== Segment start ==

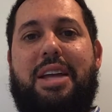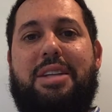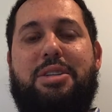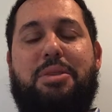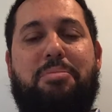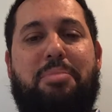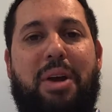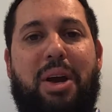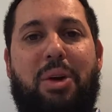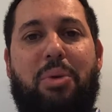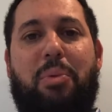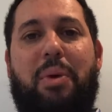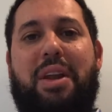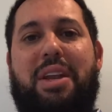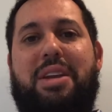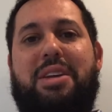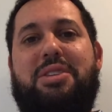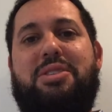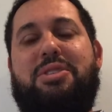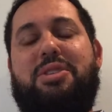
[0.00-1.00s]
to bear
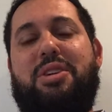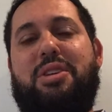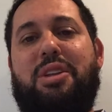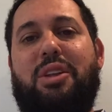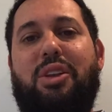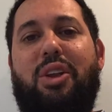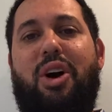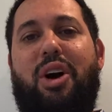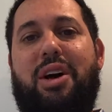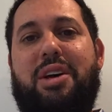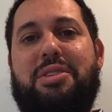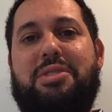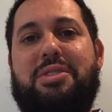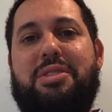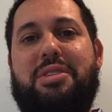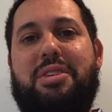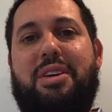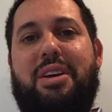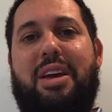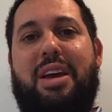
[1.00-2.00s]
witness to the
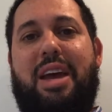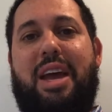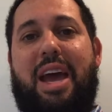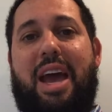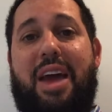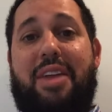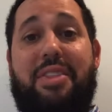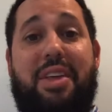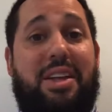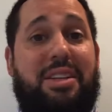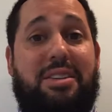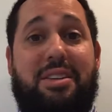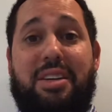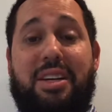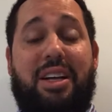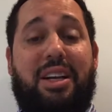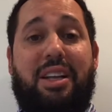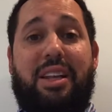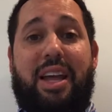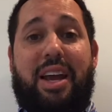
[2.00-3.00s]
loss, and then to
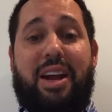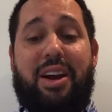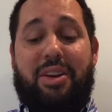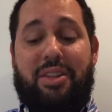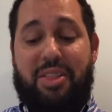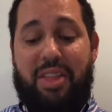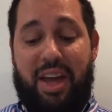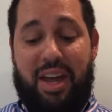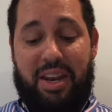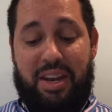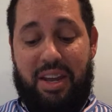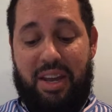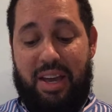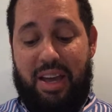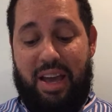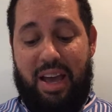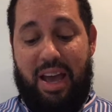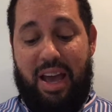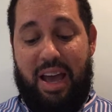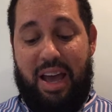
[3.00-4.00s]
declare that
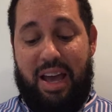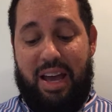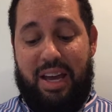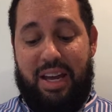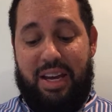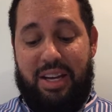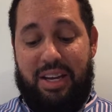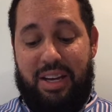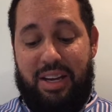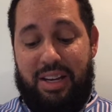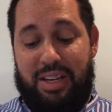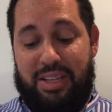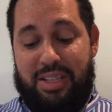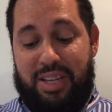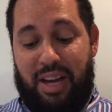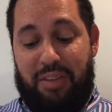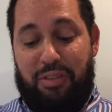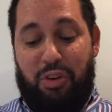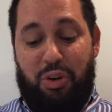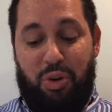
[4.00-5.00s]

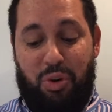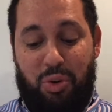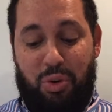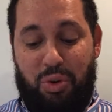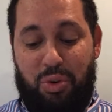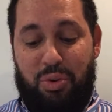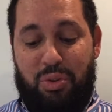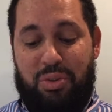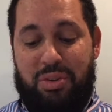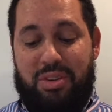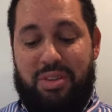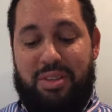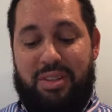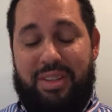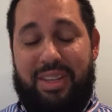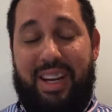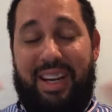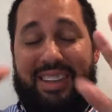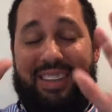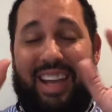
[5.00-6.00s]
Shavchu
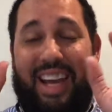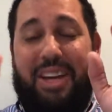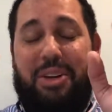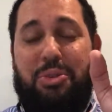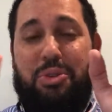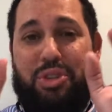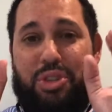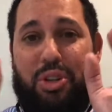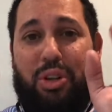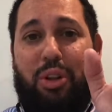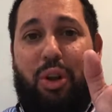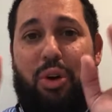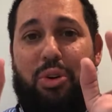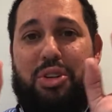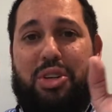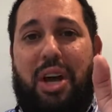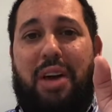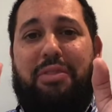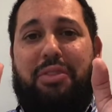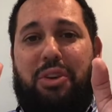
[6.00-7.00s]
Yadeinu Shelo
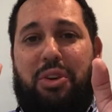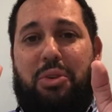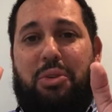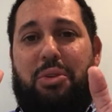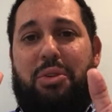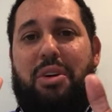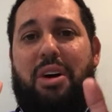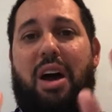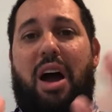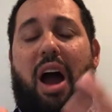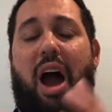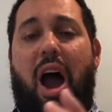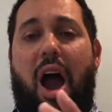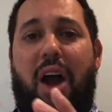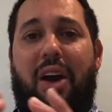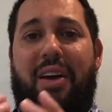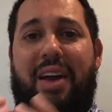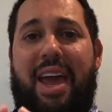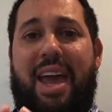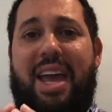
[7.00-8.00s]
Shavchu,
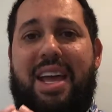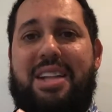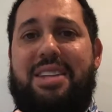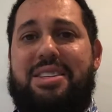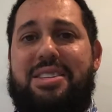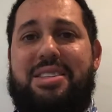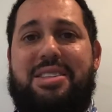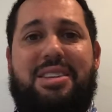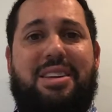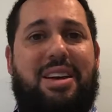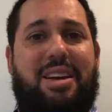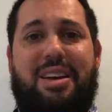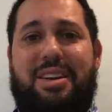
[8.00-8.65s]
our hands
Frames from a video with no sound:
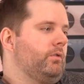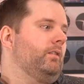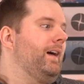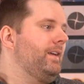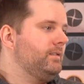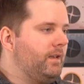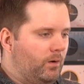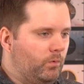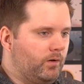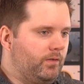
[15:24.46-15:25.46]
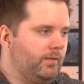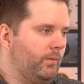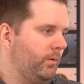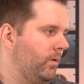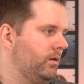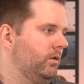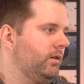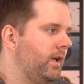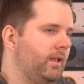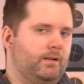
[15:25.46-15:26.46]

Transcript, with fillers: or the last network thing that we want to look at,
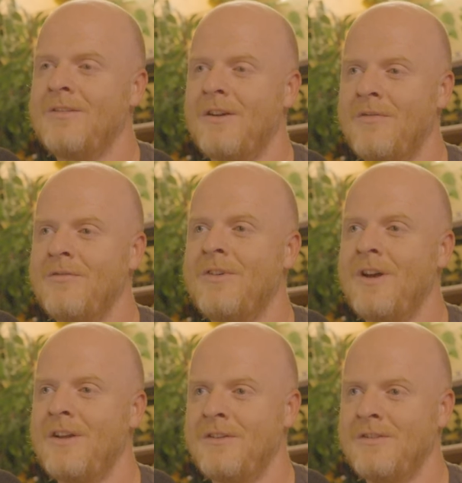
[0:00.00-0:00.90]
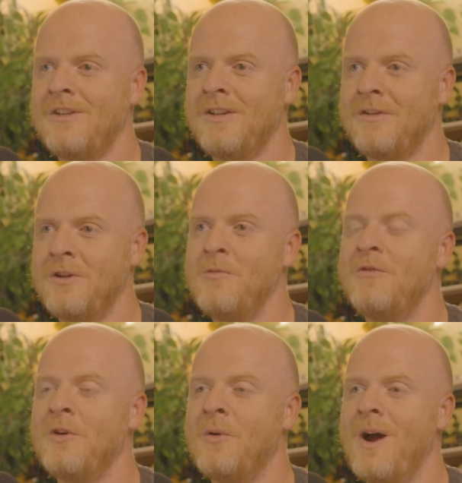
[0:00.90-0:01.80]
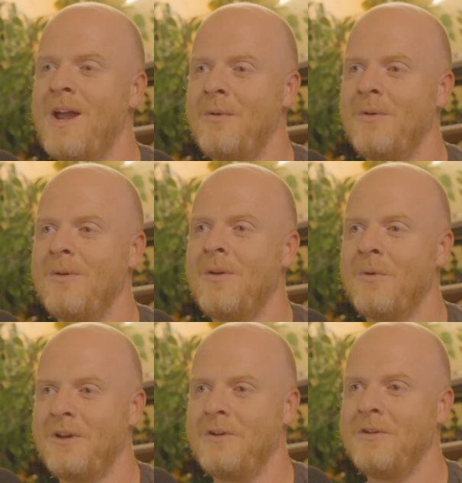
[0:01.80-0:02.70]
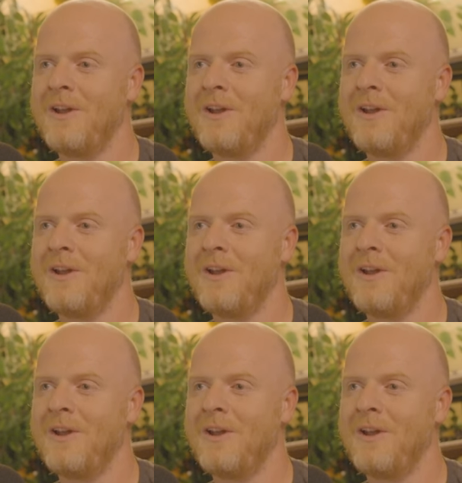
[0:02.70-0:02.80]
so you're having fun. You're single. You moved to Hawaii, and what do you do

== Segment end ==
== Segment start ==

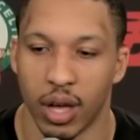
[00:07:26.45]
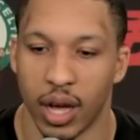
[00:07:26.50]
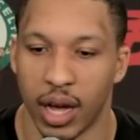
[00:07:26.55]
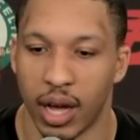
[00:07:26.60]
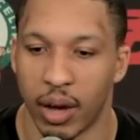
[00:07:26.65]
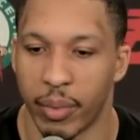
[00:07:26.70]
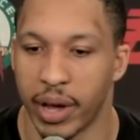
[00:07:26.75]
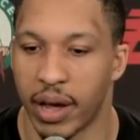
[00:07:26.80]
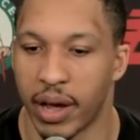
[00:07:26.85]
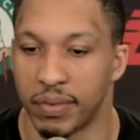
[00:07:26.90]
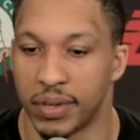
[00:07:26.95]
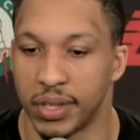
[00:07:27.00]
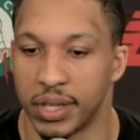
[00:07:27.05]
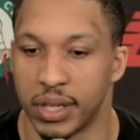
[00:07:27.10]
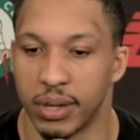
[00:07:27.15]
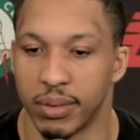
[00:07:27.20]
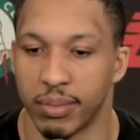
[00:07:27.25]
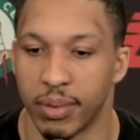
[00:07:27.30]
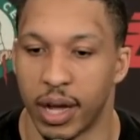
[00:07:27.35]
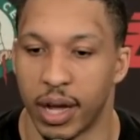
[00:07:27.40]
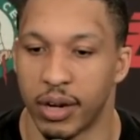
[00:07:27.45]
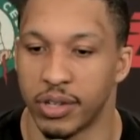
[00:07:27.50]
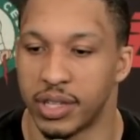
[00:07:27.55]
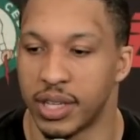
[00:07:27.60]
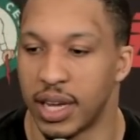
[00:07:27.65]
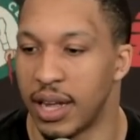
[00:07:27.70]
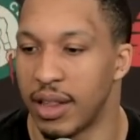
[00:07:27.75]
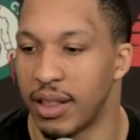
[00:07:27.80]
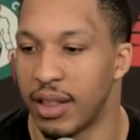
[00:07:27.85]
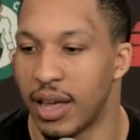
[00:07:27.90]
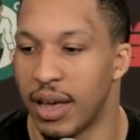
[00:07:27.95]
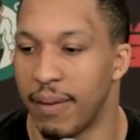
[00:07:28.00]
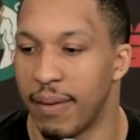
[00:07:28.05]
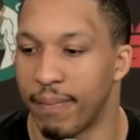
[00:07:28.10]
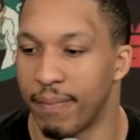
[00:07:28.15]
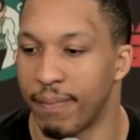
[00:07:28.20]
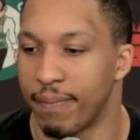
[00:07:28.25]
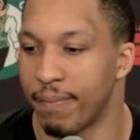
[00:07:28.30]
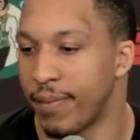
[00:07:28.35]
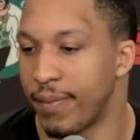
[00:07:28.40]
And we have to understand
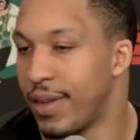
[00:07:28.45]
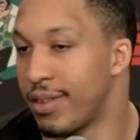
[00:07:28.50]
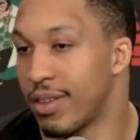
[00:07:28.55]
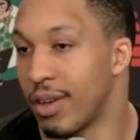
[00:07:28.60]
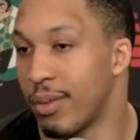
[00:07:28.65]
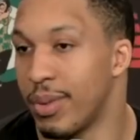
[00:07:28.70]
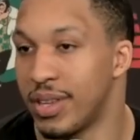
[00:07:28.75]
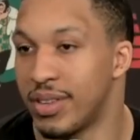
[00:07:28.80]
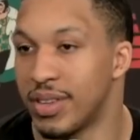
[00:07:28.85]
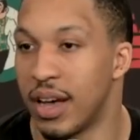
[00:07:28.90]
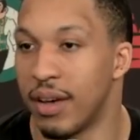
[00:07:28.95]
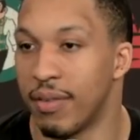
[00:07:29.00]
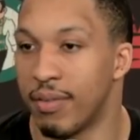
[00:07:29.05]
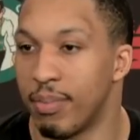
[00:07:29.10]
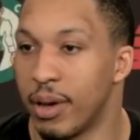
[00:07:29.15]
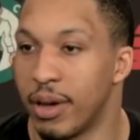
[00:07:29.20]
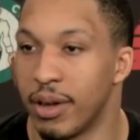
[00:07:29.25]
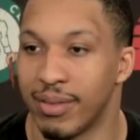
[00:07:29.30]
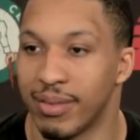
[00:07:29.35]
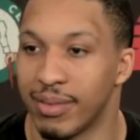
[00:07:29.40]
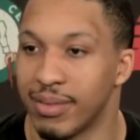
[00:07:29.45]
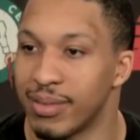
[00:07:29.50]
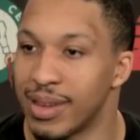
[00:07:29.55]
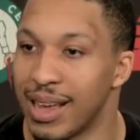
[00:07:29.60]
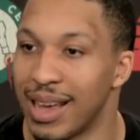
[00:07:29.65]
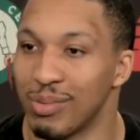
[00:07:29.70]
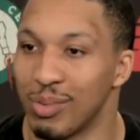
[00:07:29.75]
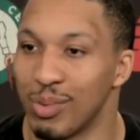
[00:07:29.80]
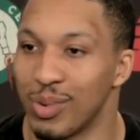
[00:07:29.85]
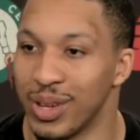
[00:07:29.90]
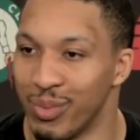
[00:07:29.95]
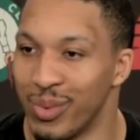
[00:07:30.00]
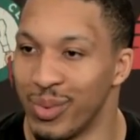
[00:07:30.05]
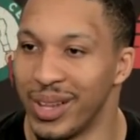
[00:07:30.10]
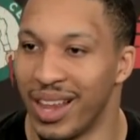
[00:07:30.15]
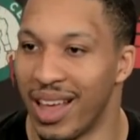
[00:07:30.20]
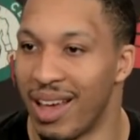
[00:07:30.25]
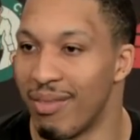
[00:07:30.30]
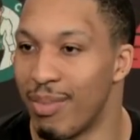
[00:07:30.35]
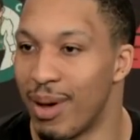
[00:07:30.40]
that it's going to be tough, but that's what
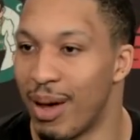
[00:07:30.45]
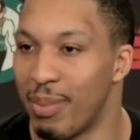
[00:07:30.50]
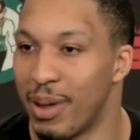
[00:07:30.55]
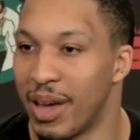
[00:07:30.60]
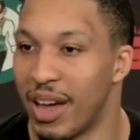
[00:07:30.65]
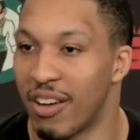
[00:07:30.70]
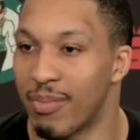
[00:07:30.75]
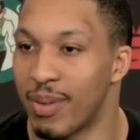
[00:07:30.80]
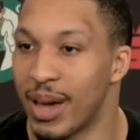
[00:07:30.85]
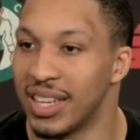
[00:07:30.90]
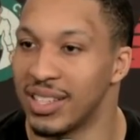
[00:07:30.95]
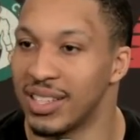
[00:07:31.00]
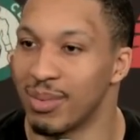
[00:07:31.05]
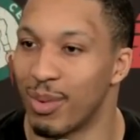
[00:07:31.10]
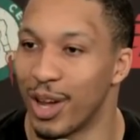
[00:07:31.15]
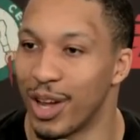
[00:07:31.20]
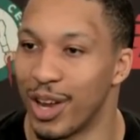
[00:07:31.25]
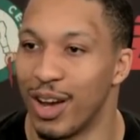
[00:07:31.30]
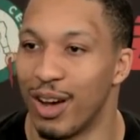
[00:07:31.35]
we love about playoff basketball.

== Segment end ==
== Segment start ==

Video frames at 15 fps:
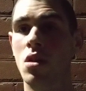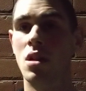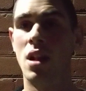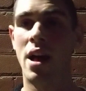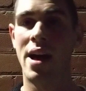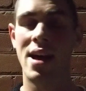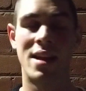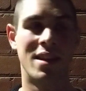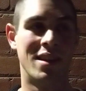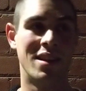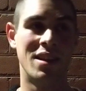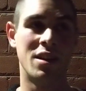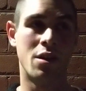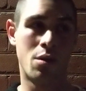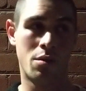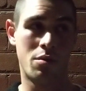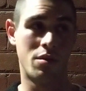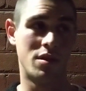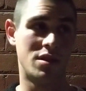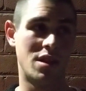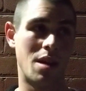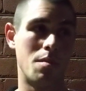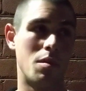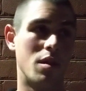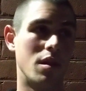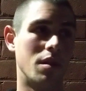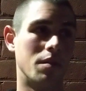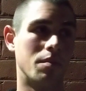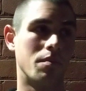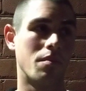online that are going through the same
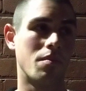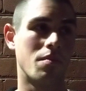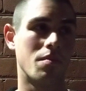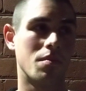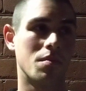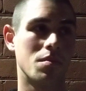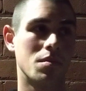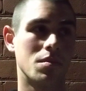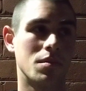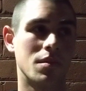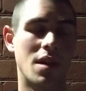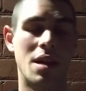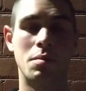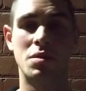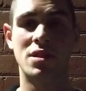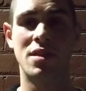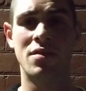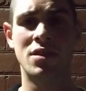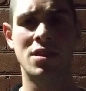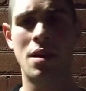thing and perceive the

== Segment end ==

With the pictures omitted, restate word for word the lines above from the line that has "[00:07:28.00]" up to and including the line that has "[00:07:30.25]", and no other lines.

[00:07:28.00]
[00:07:28.05]
[00:07:28.10]
[00:07:28.15]
[00:07:28.20]
[00:07:28.25]
[00:07:28.30]
[00:07:28.35]
[00:07:28.40]
And we have to understand
[00:07:28.45]
[00:07:28.50]
[00:07:28.55]
[00:07:28.60]
[00:07:28.65]
[00:07:28.70]
[00:07:28.75]
[00:07:28.80]
[00:07:28.85]
[00:07:28.90]
[00:07:28.95]
[00:07:29.00]
[00:07:29.05]
[00:07:29.10]
[00:07:29.15]
[00:07:29.20]
[00:07:29.25]
[00:07:29.30]
[00:07:29.35]
[00:07:29.40]
[00:07:29.45]
[00:07:29.50]
[00:07:29.55]
[00:07:29.60]
[00:07:29.65]
[00:07:29.70]
[00:07:29.75]
[00:07:29.80]
[00:07:29.85]
[00:07:29.90]
[00:07:29.95]
[00:07:30.00]
[00:07:30.05]
[00:07:30.10]
[00:07:30.15]
[00:07:30.20]
[00:07:30.25]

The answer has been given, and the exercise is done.